Что касается ее самой, она уже и не помнила, когда в последний раз мылась или расчесывала волосы. Одежду, в которой она валялась на кровати, Камилла и не думала менять. Она больше не чувствовала себя ни женщиной, ни человеком. Она превратилась в сгусток ярости. Только ярости и ничего больше.

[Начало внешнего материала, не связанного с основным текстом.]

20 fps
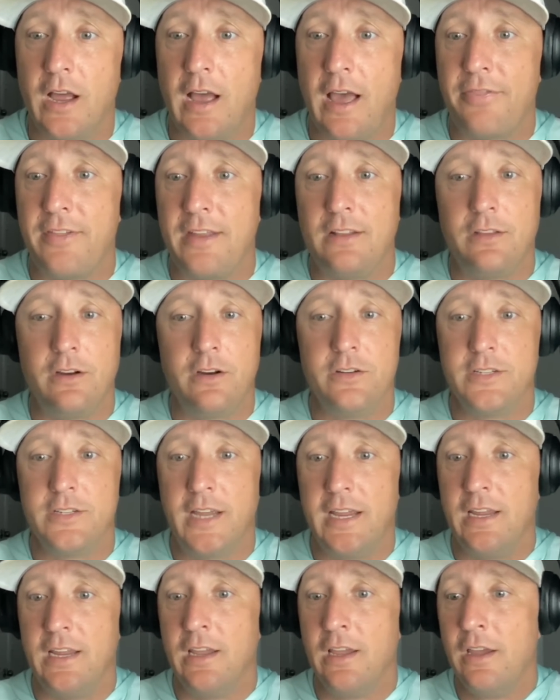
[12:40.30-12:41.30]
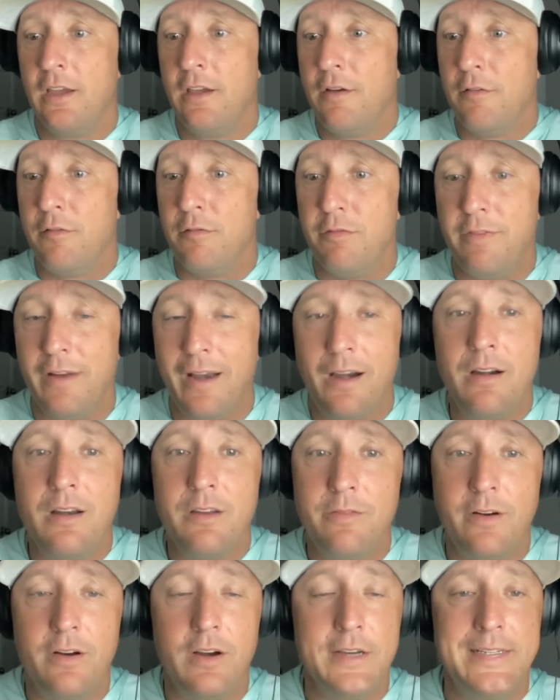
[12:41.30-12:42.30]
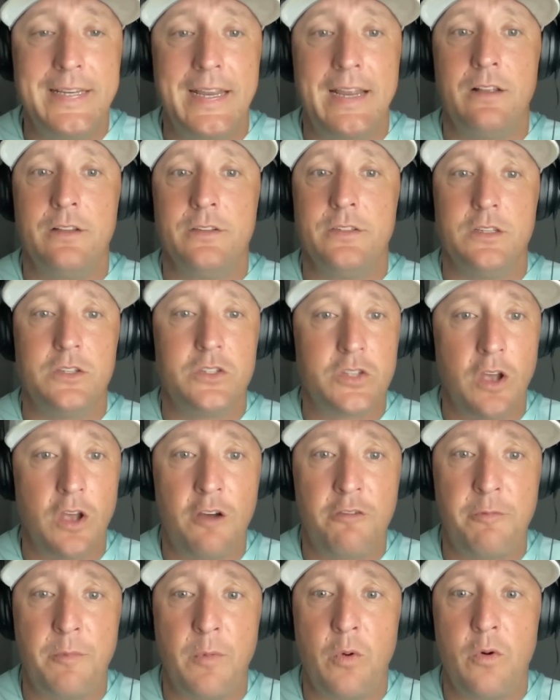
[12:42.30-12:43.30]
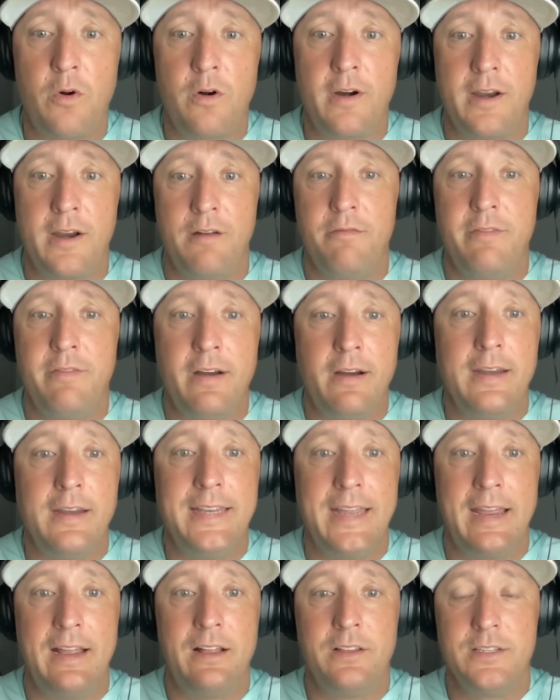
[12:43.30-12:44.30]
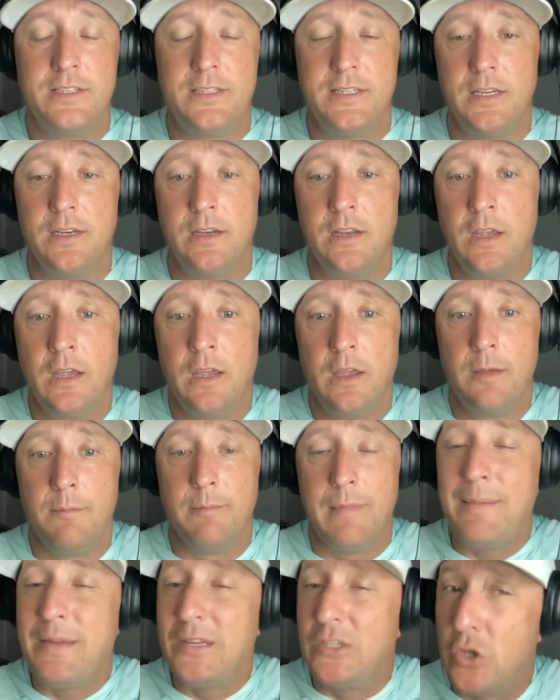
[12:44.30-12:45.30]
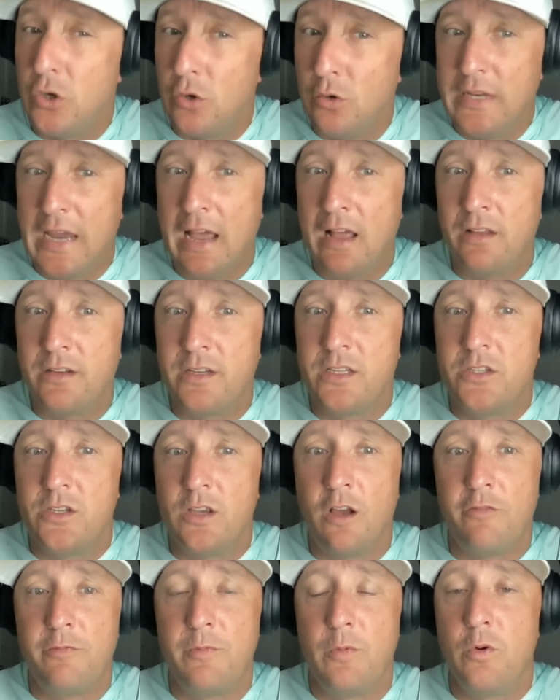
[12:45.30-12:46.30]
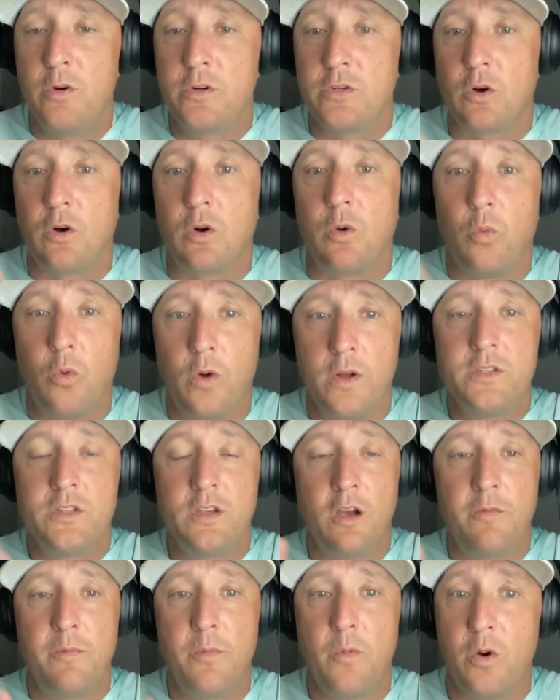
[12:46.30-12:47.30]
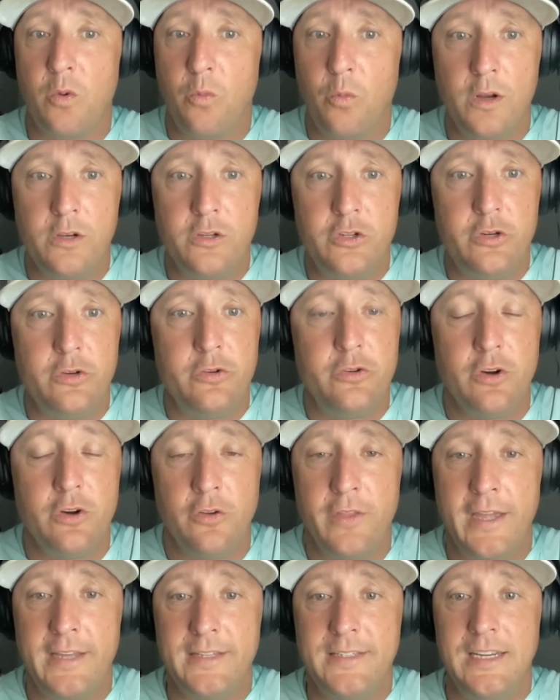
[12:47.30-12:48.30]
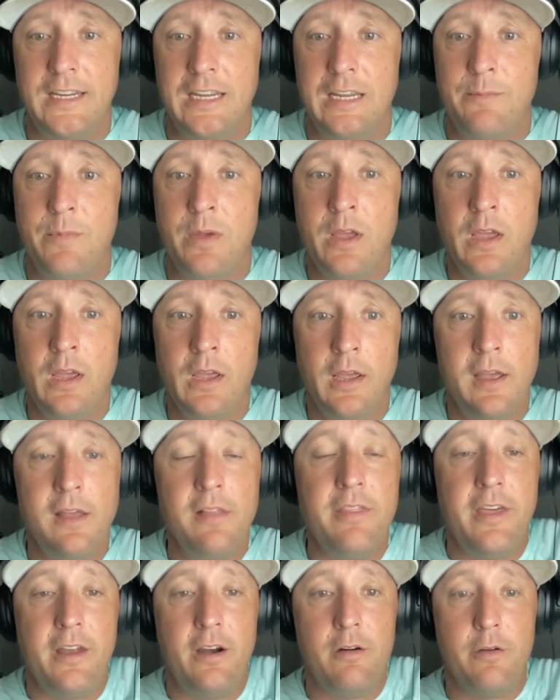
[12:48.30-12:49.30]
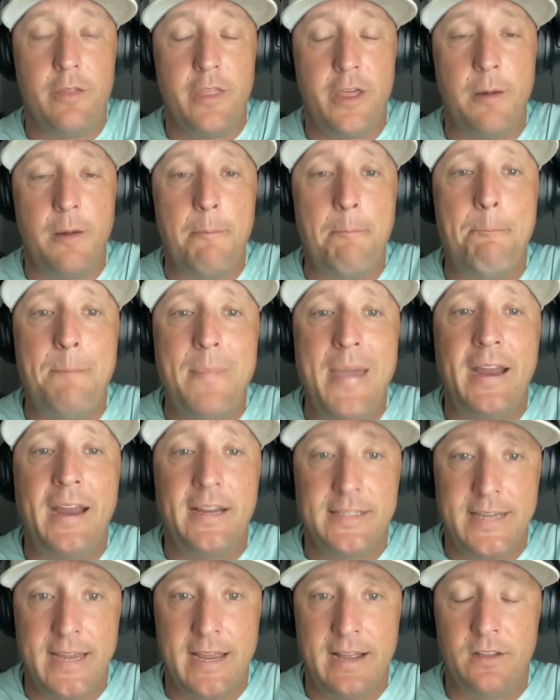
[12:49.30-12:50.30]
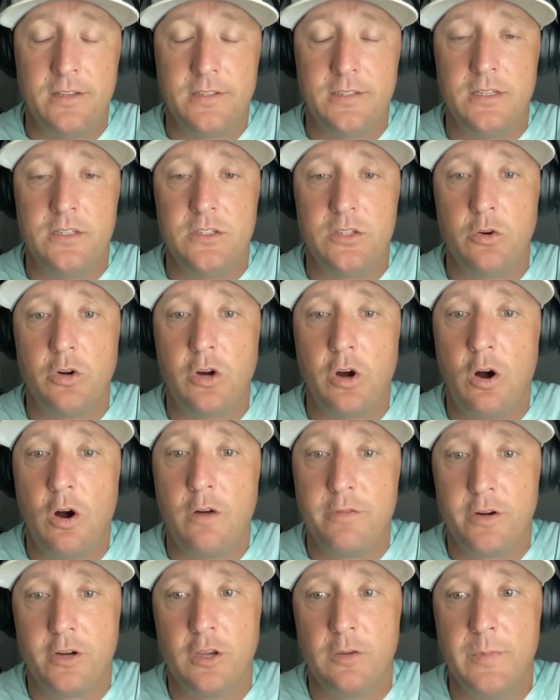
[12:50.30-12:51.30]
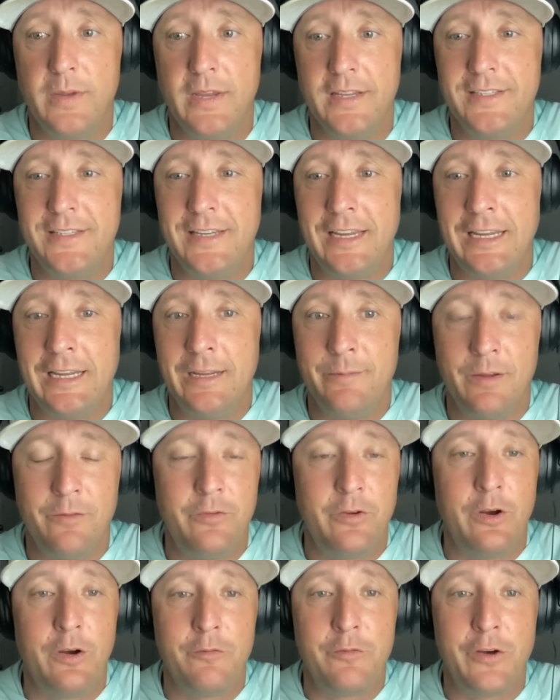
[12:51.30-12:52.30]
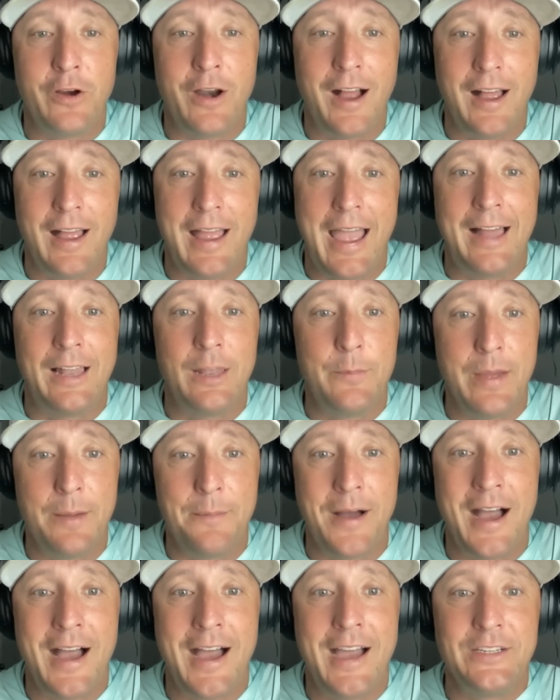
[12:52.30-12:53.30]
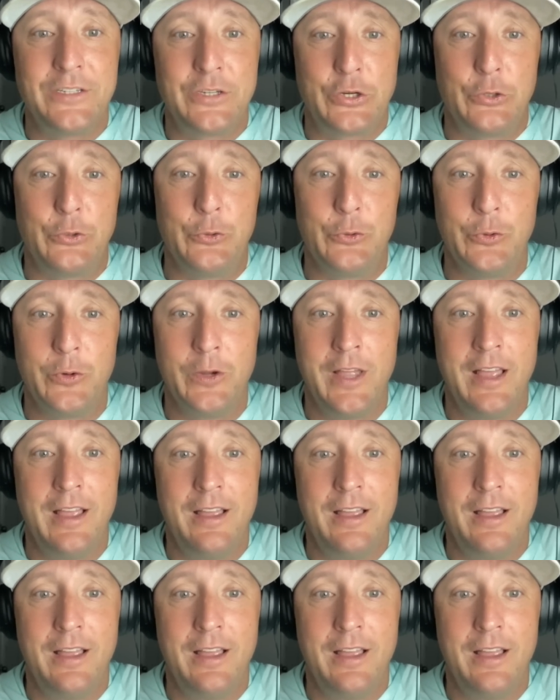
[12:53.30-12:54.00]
think there's a very, very talented sophomore and a very talented, maybe two talented sophomores or one sophomore and one junior on that team that are mega talented. So Carver could be a team. If you're Alabama high school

Ярость помогала избыть боль. Когда Камилла очнулась в больнице, она вся состояла из боли. Болело заплывшее от синяков лицо с рассеченной щекой и распухшими губами. Болели переломанные ребра и вывихнутое плечо, болели ободранные костяшки пальцев. Без боли она не могла даже повернуться на бок. А потом ей сказали, что Роберта больше нет. И иная, душевная боль пересилила физическую. Казалось, ей не будет конца. Начался судебный процесс. И тогда, едва узнавая себя в зеркале, Камилла начала давать показания, рассчитывая хотя бы на справедливое возмездие…
Стоило ей закрыть глаза, перед ней возникала темная улица той душной сентябрьской ночью. Камилла, в облегающем платье и туфлях-лодочках, возвращалась под руку с Робертом с вечеринки. Они хохотали не переставая, особенно когда Милл спотыкалась на высоких каблуках. А потом из темноты возникли те три ублюдка, невменяемые, одуревшие от наркотиков. Ни Камилла, ни Роберт не давали повода для драки, сразу отдали все деньги и украшения. Но денег оказалось мало. Роберт бросился защищать жену, пытался заслонить ее собой. Поэтому его больше нет в живых. А Милл жива.
На суде все трое раскаивались и рыдали, что произвело на вершителей правосудия хорошее впечатление. К тому же преступники были очень молоды и не подвержены наркотической зависимости. Все из хороших семей. «Мальчики не закоренелые преступники, — вещал адвокат. — Только раз попробовали наркотики и по неопытности попали на “грязь”». Судья расценил убийство Роберта как «несчастный случай» и приговорил их к минимальным срокам.
Вот тогда в Камиллу вселилась ярость. Она прекрасно помнила, как ярость буквально захлестнула ее, когда она услышала приговор. Что они теряли? Пару лет свободы? А она потеряла все. Ей больше никогда не вернуть мужа. Не вернуть себя прежнюю. Ее жизнь окончательно и бесповоротно разрушена.